Labour of Love, Noel Coward Theatre
James Graham’s latest play covers twenty seven years of the life of a small town labour MP across two and a half hours, but it’s frustratingly a middling affair. As a satirical comedy it’s nowhere close to being as vicious as The Thick of It, or as wittily intelligent as Yes Minister, there’s vaguely funny jokes about Ken Clarke’s cholesterol levels, and why Labour chose the Red Rose as it’s party logo – “Because it looks pretty but is full of pricks” – but it’s rarely more amusing than that.

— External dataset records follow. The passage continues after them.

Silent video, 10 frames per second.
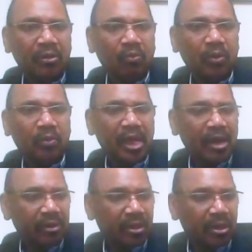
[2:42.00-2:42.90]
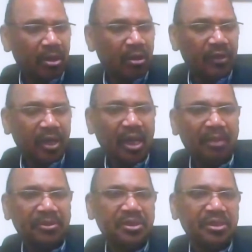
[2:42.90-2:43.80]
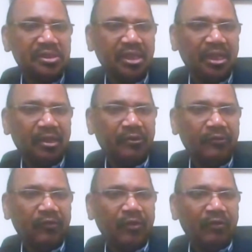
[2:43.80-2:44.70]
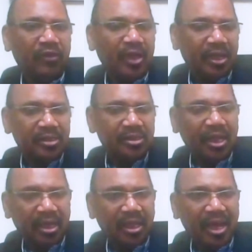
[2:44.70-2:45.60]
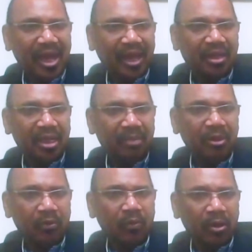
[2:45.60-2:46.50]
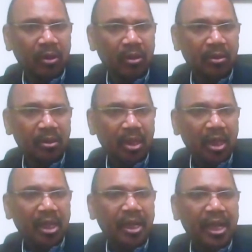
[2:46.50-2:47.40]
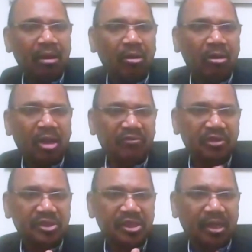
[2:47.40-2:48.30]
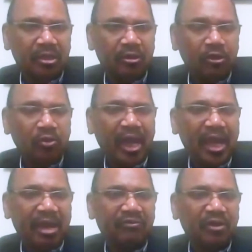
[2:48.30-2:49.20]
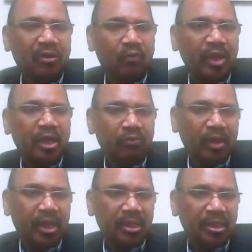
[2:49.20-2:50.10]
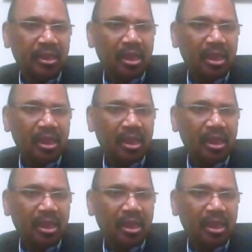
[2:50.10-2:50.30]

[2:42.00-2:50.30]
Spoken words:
with what I would call the competency that is in the academic world, now all of a sudden you have a win-win.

Meanwhile the romantic comedy side of things is largely forgotten about until the second half, leaving for a highly uneven piece.
Set in Martin Freeman’s Labour MP’s office in Nottinghamshire, the first act begins on Election night in 2017 and then every 20 minutes or so leaps back to the previous election night until 1990, whilst the second half reverses the trend until we’re slowly brought back to the present day. A succession of minor set changes and questionable wigs are used to demonstrate the changes in time, and the structure creates some much needed tension, but it’s without doubt overlong. The first half largely sees Freeman and Greig bicker about their political beliefs, but there’s very little warmth between the characters and so it’s hard to buy in to any potential romance, and even more problematically the jokes aren’t particularly strong. Fortunately the second half is far better and it becomes a much more likeable and intriguing play, mainly as the bond between Freeman and Greig is explored in much more depth and the jokes start hitting home at a decent enough rate.

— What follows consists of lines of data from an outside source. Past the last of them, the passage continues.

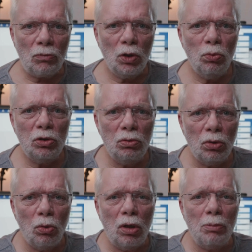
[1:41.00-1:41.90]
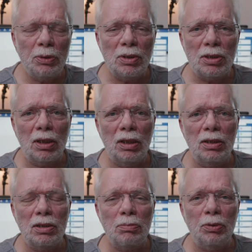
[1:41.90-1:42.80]
would grow up in
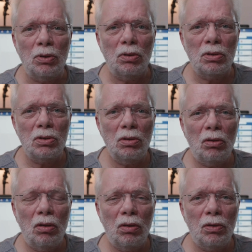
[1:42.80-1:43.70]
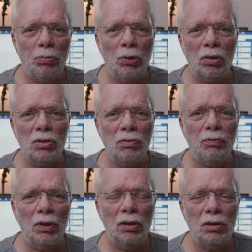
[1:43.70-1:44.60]
size, because all the proxy
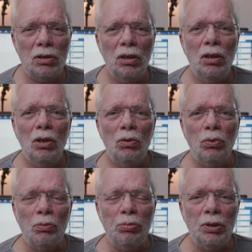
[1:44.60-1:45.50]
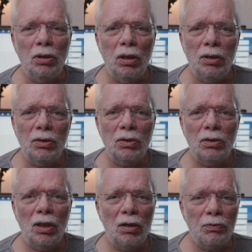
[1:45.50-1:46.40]
files wouldn't be deleted
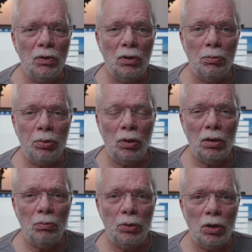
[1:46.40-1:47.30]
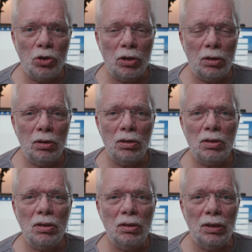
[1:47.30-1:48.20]
after the project
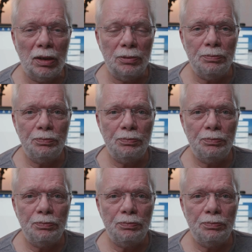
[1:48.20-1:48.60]
is done.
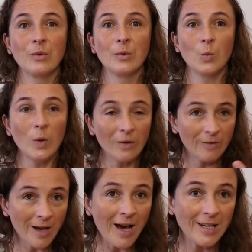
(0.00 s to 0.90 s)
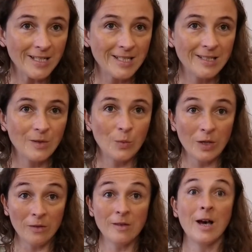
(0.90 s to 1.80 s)
with that
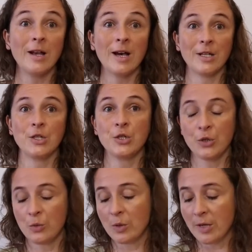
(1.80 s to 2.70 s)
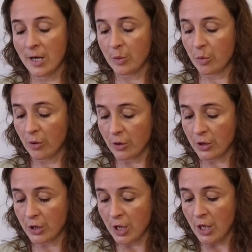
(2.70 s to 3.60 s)
attitude, with that
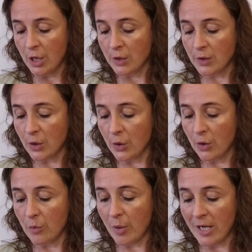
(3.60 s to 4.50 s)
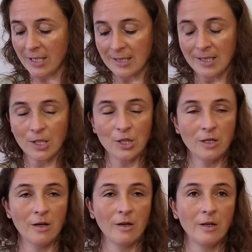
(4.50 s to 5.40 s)
approach. So by its
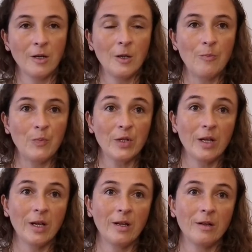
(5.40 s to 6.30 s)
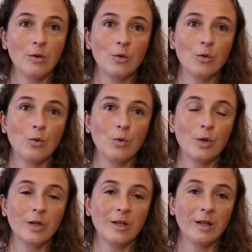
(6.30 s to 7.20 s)
nature, it
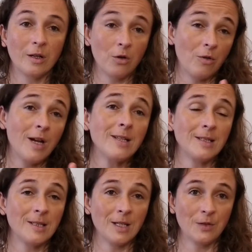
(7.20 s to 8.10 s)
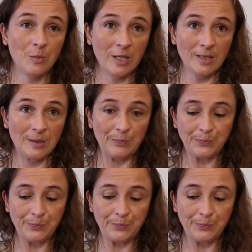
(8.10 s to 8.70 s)
creates a safe space.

Freeman plays MP David Lyons as a mostly grumpy but genuine and honest individual, and is absolutely fine, but it’s a one note role which rarely gives him the chance to stretch his acting chops. However Tamsin Greig, who replaced Sarah Lancashire only two weeks before before the play opened due to illness, is absolutely superb in the far more meaty role, and she really gets to shine as her character copes with not only the struggles of working with a man whose beliefs rarely echo hers, but also the death of her husband and a failed second marriage. Despite the tragedy that surrounds the character Greig provides most of the humour, her comic timing impresses throughout, and without an actor of her calibre it would have been a much more disappointing work.

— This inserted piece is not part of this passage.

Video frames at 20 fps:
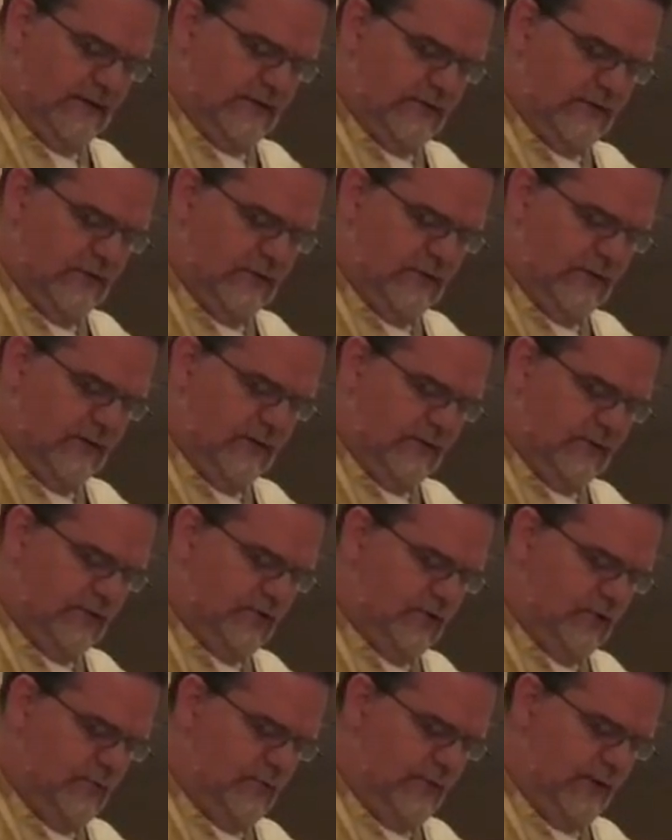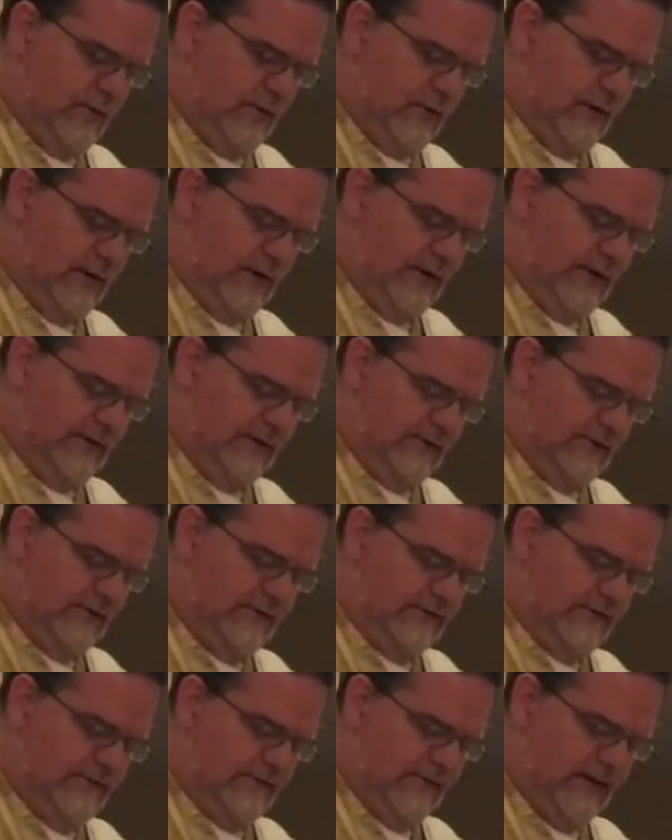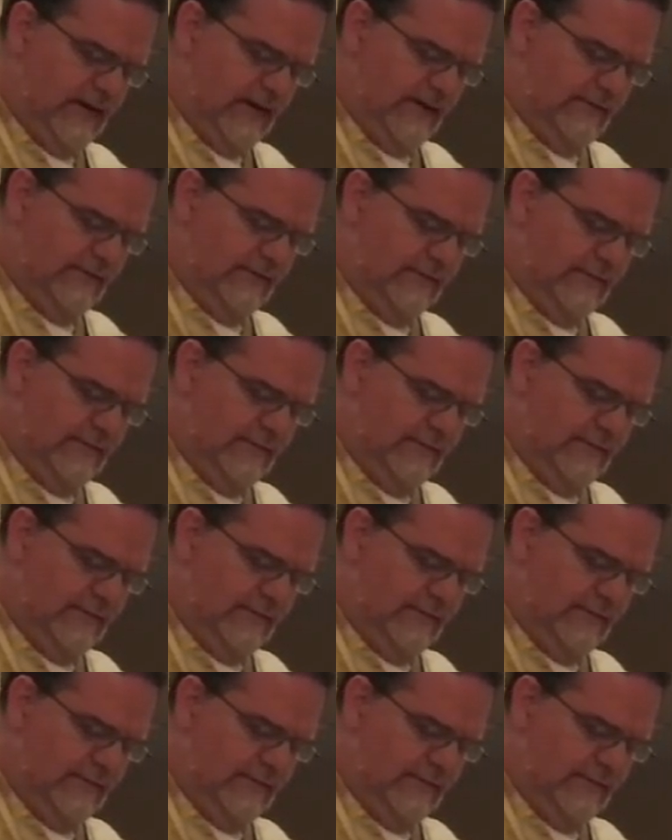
so we also may walk in newness of life.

There are a couple of times where a character uses the c-word but without that it could easily be adapted for tv and shown in a mid-afternoon slot. It is a fairly enjoyable insight in to small scale politics and the day to day minutiae of being a MP, with a dash of romance thrown in (though less than you might imagine), but unfortunately it squanders it’s potential and whilst likeable is nothing notable. It’s perhaps worth seeing if you can get hold of the many £10 tickets which have been released for it, but definitely not at full price.